You missed the last part. Integrating the implementation to current code. 
They are the one that makes the difference.

And I wasn't talking about any of those you mentioned.
It's more like this:

class StandardFoo(data):
    def __init__(self, data):
         self.data = foo(data)
    def __len__(self):
         return len(self.data)

class MagicFoo(data):
    def __init__(self, data):
         self.data = bar(data)
    def __len__(self):
         return len(self.data[0]) + len(self.data[1:])

class GreenFoo(data):
    def __init__(self, data):
         self.data = baz(data)
    def __len__(self):
         return self._len

class Foo(AbstractType): pass
Foo.register({'standard': StandardFoo, 'green': GreenFoo, 'magic': 
MagicFoo})

> [snip]
>> They're not different data structures from the client point of view.
> 
> But of course they are. They have different functional behaviour, and
> different APIs. 

> Unless we artificially cripple the implementations 

Then please state the implementation's limitations on the docs. People 
who knows enough to chose non-standard implementation should be 
knowledgeable enough about the limitations and extension of the chosen 
implementation.

> and
> make them all identical (which defeats the purpose of having different
> implementations!) they are different data structures, and those
> differences will be visible to the client code.

Yes, they're different data structure, same Abstract Type.

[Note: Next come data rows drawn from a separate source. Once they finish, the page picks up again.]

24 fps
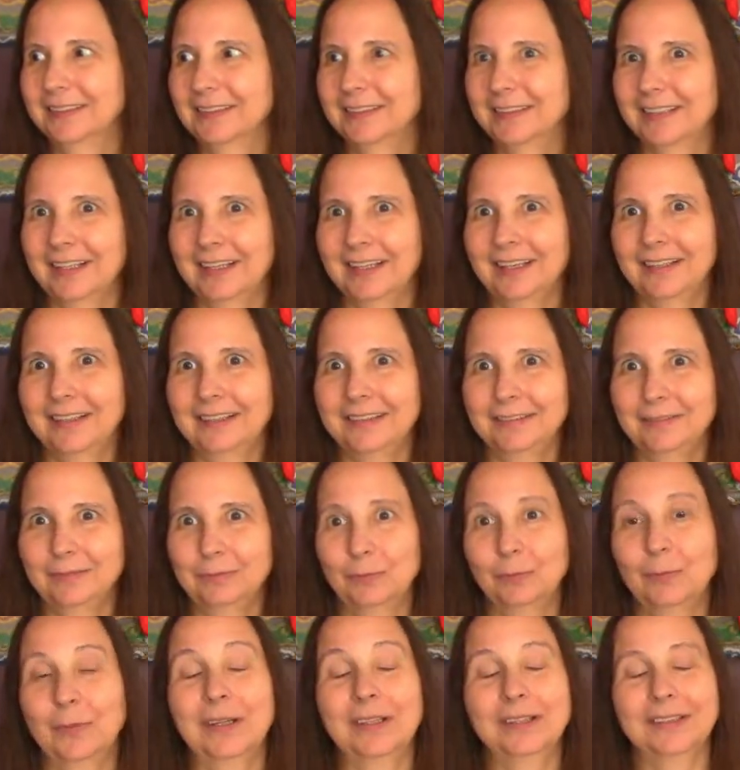And
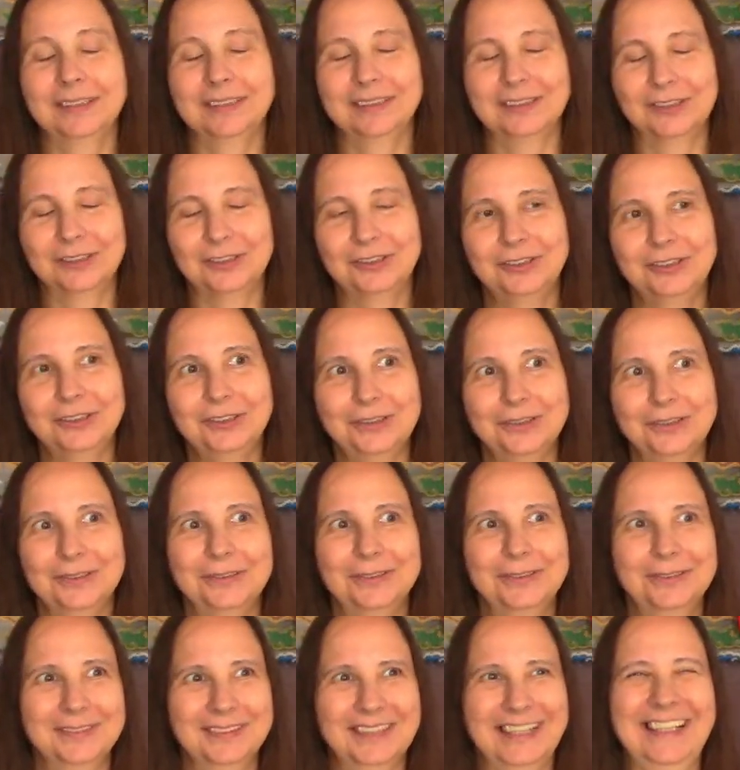while that's
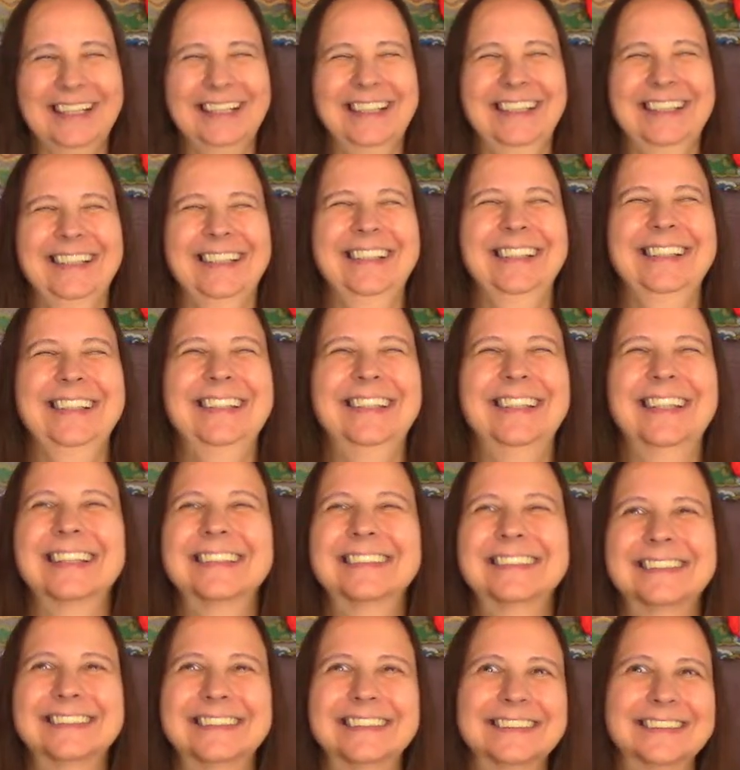true,
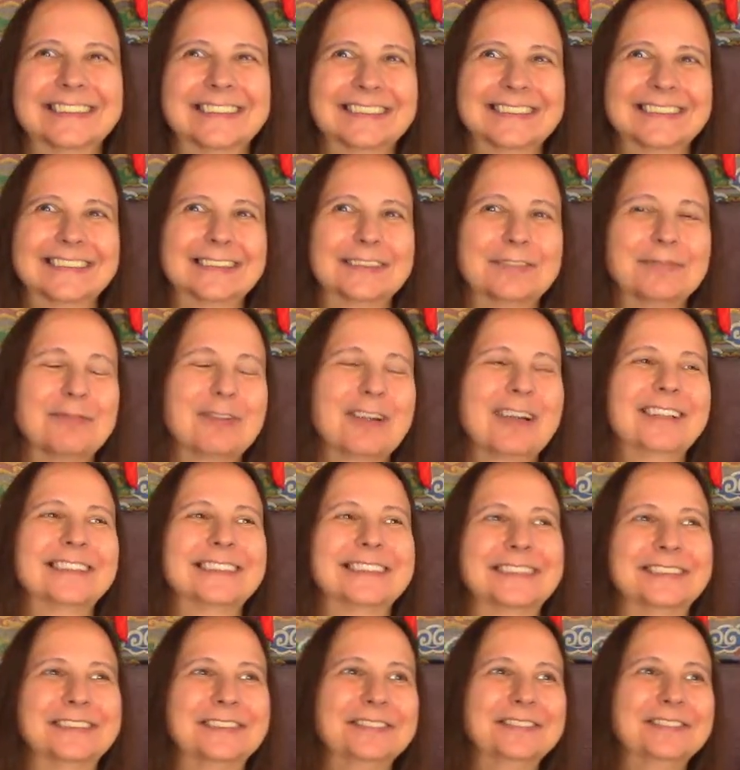that's just as
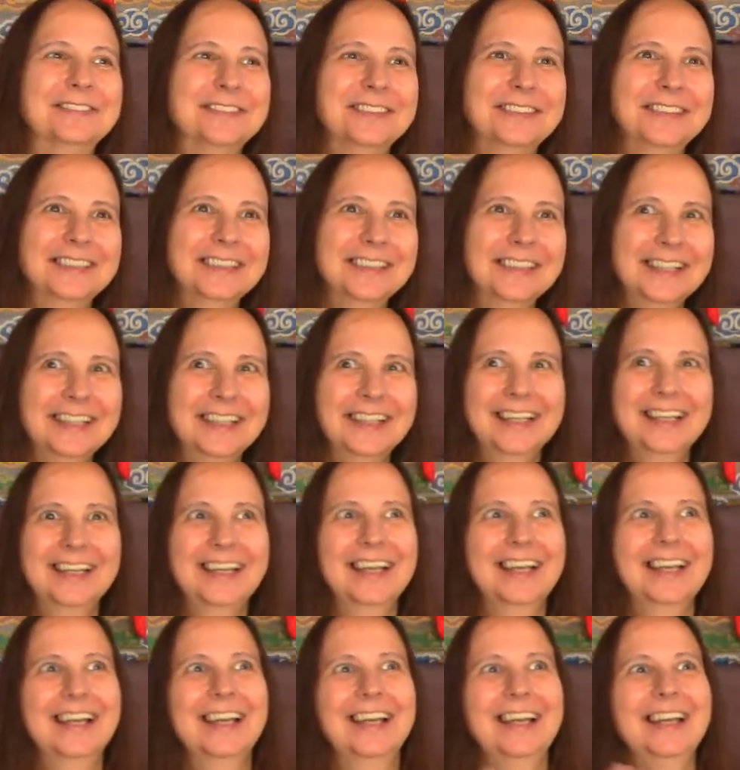oppressive
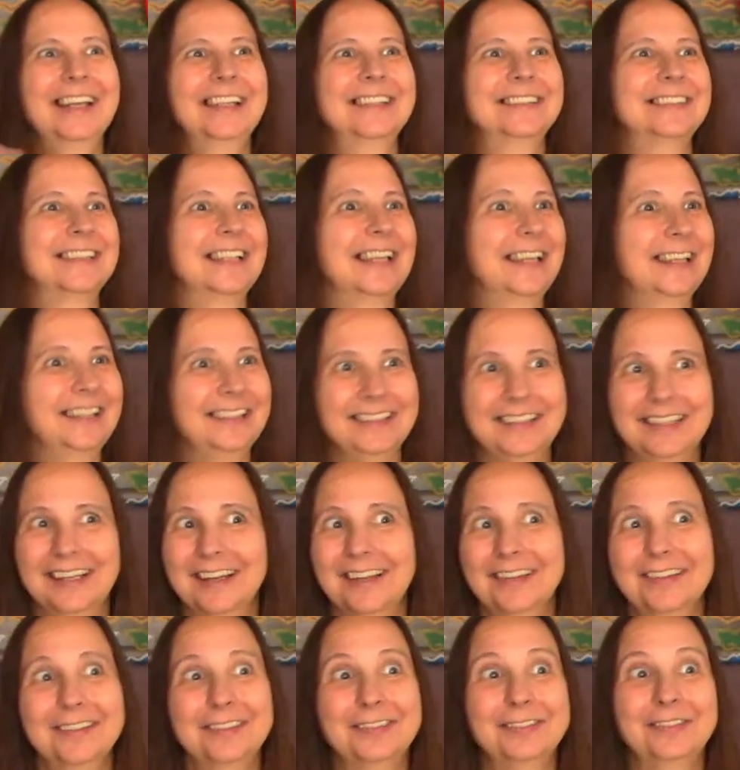as any
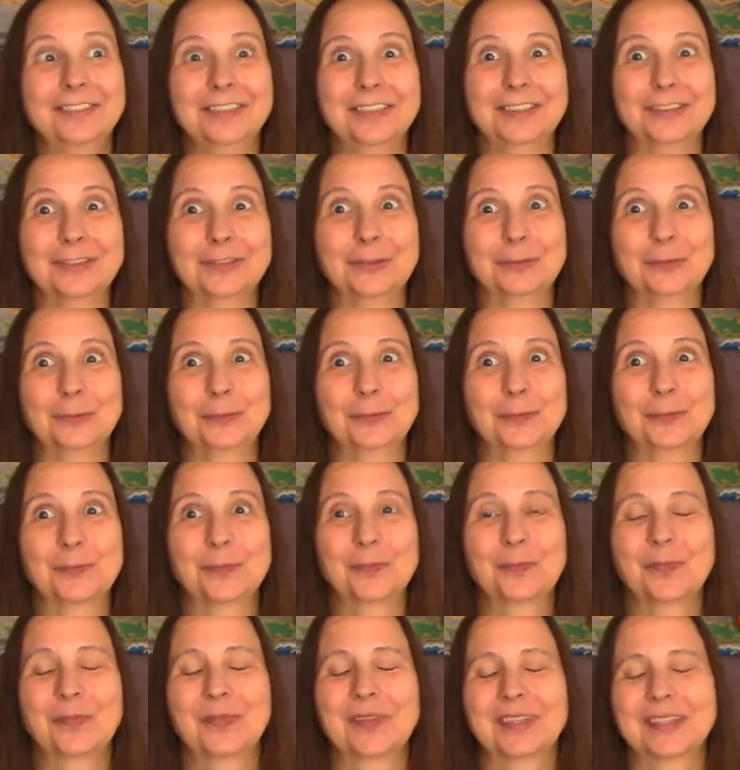other view.
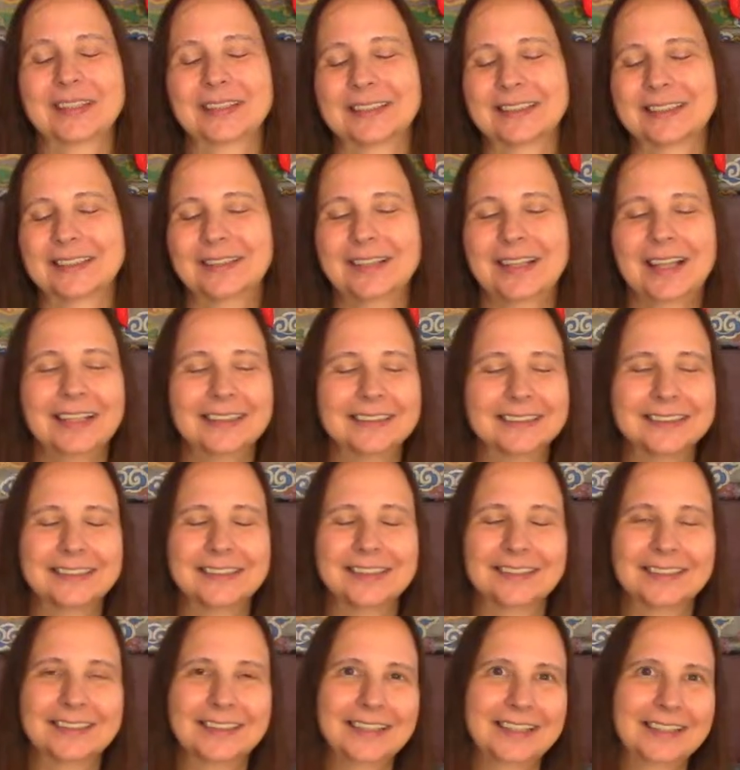So that's
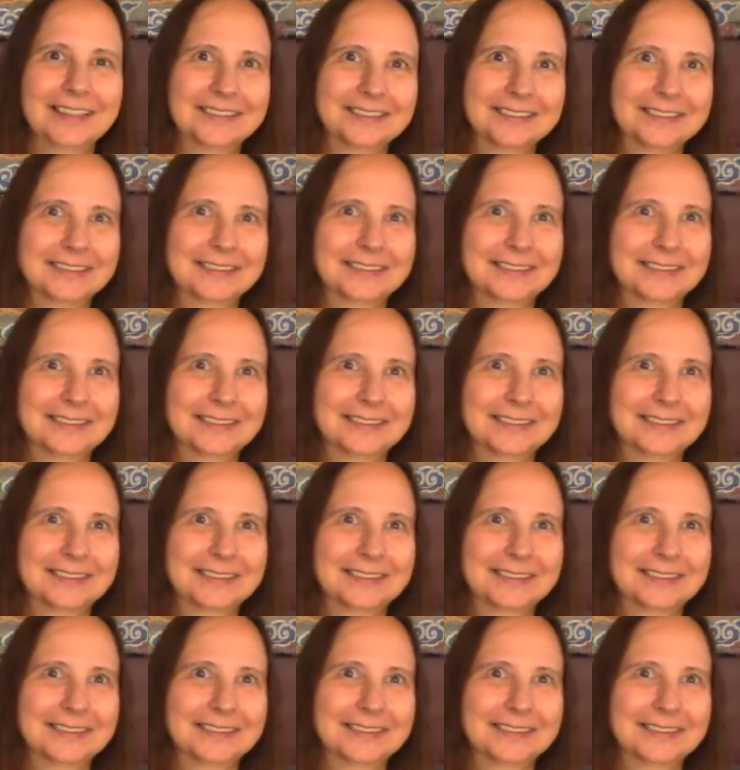not the answer.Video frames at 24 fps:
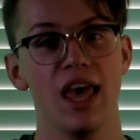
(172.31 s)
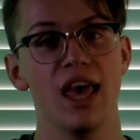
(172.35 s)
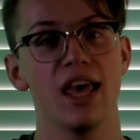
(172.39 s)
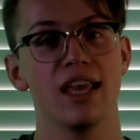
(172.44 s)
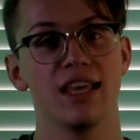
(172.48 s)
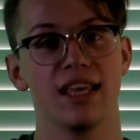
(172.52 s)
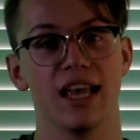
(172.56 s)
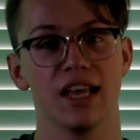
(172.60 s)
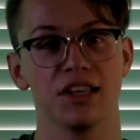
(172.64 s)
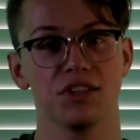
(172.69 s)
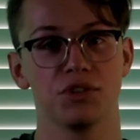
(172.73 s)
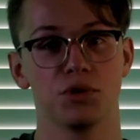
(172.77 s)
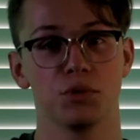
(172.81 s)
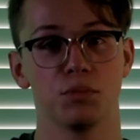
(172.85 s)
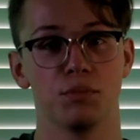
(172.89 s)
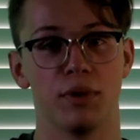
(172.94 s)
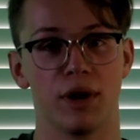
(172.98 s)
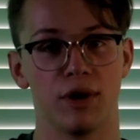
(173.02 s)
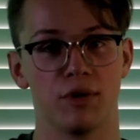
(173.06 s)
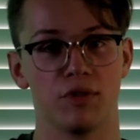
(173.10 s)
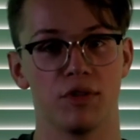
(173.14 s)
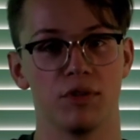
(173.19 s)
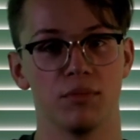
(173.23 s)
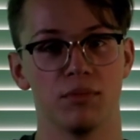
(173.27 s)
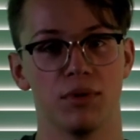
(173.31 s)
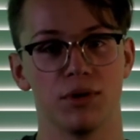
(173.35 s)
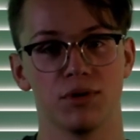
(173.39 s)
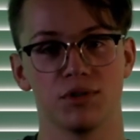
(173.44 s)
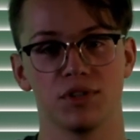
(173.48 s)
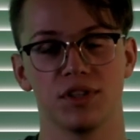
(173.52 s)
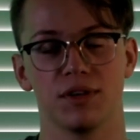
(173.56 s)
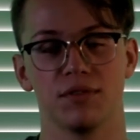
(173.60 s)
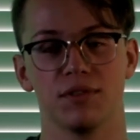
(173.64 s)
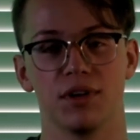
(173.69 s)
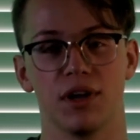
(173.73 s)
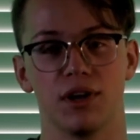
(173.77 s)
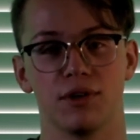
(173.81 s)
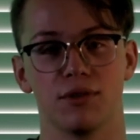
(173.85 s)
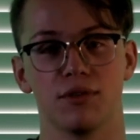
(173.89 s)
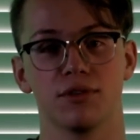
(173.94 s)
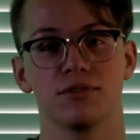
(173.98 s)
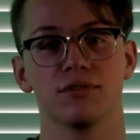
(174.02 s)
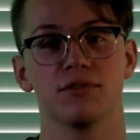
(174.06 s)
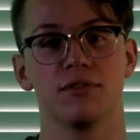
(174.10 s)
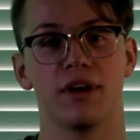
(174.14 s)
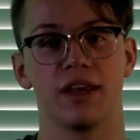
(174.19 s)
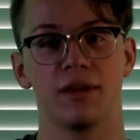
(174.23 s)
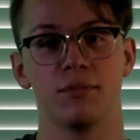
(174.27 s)
Yes, better than Bose 700s,
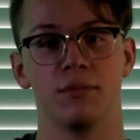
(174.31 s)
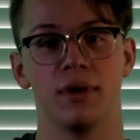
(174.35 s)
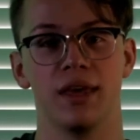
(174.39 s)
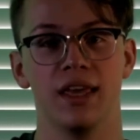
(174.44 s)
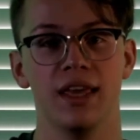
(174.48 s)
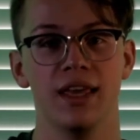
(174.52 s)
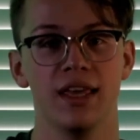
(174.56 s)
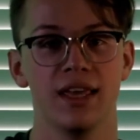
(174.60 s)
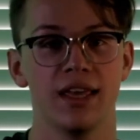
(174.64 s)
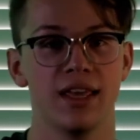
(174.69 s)
fight me.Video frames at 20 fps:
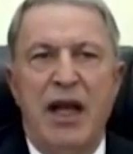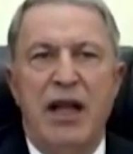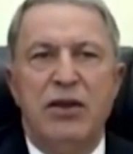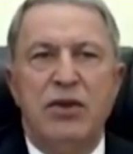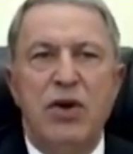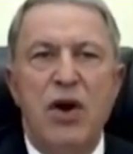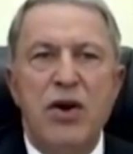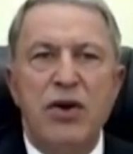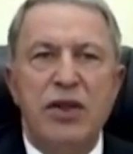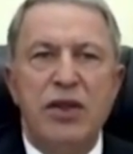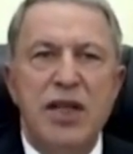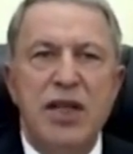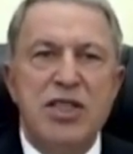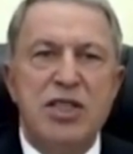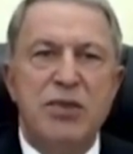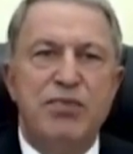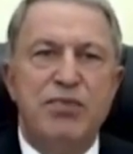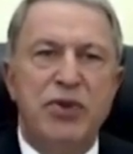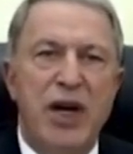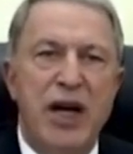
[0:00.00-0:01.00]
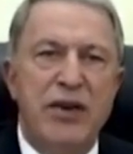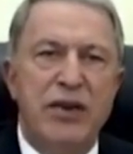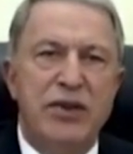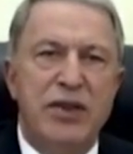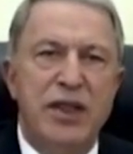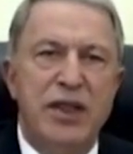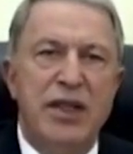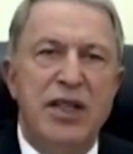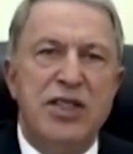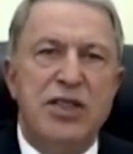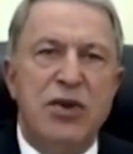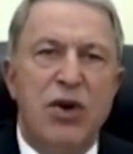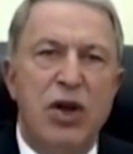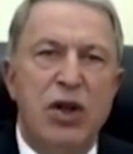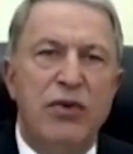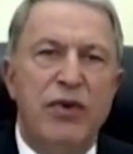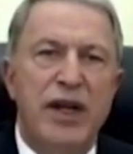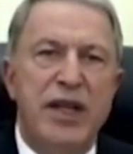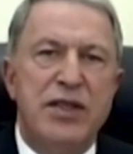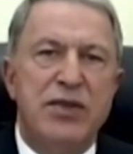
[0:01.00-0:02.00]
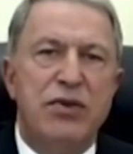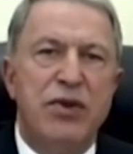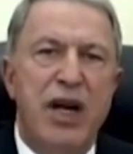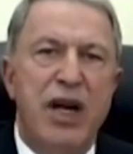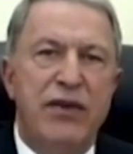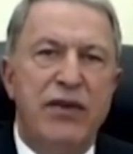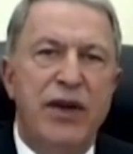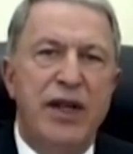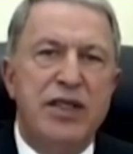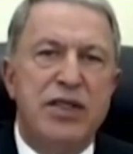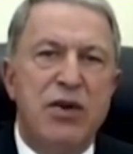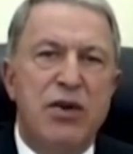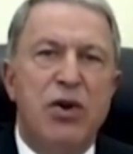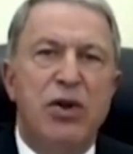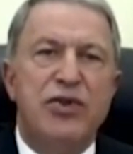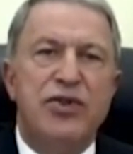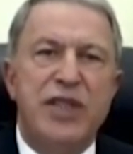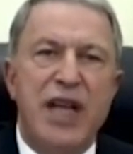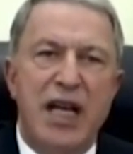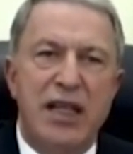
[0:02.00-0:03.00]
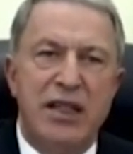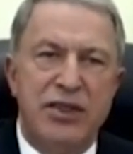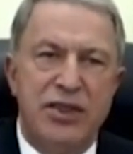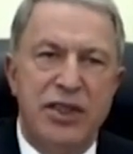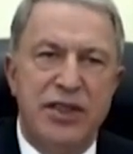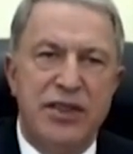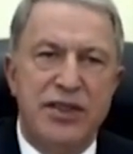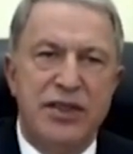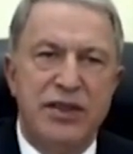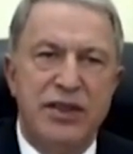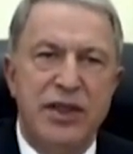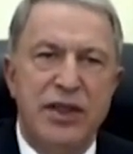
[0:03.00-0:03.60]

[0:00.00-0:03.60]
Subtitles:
Turkey's priority is always to address all challenges,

> This scheme is a case of over-generalisation. It's also impractical: who
> is going to spend the time and effort to do it? It's hard enough to get
> somebody to write a binary tree implementation for the standard library,
> without expecting them to *also* write a wrapper for it to make it look
> like a dict. 

It's hard to write it because everyone knows noone is going to use it 
because their implementation would be buried inside 60 feet of soil and 
sand somewhere in the dark corners of the docs. And when you said "it's 
hard to get somebody to write", do you realize how many people have, in 
desperation, write their own implementation of something because they 
can't find it in the standard library. And I think the 'register' way 
would make it unnecessary to write wrappers as long as you've provided a 
compatible data structure the generic register function would handle the 
rest.

> It's working against the grain of Python, which is well
> suited for the one-type = one-API model instead of the one-type = many-
> APIs model which Lie is suggesting. And for what benefit? The only
> benefit suggested so far is that we can write:
> 
> dict({1: 'a', 2: 'b'}, implementation="binary tree")
> 
> instead of
> 
> binarytree({1: 'a', 2: 'b'})
> 
> If you call that a benefit. I don't.

A real benefit is apparent if we have this kind of snippet in our codes 
(again, in my habit of oversimplifying: f is handling too many things for 
its own good, isinstance is usually evil, and there is a strong smell of 
bad design):

def f(listofiterable, someiterable):
    for lst in listofiterable:
        if isinstance(lst, list):
            lst.extend(somelist)
        elif isinstance(lst, [set, dict]):
            lst.update(somelist)
        else:
            for n in somelist:
                lst += n

if you have that kind of code, and many of them scattered, when you want 
to change the data structure, you've got to hunt all those isinstance 
down and change them to the new data structure. The other solutions, to 
shadow 'list' (i.e. the previous name), doesn't work if we want to use 
the original data structure too in other unrelated places. With 
implementation, only the object creation would need to be searched and 
isinstance(something, list) would pass it as an array-list replacement.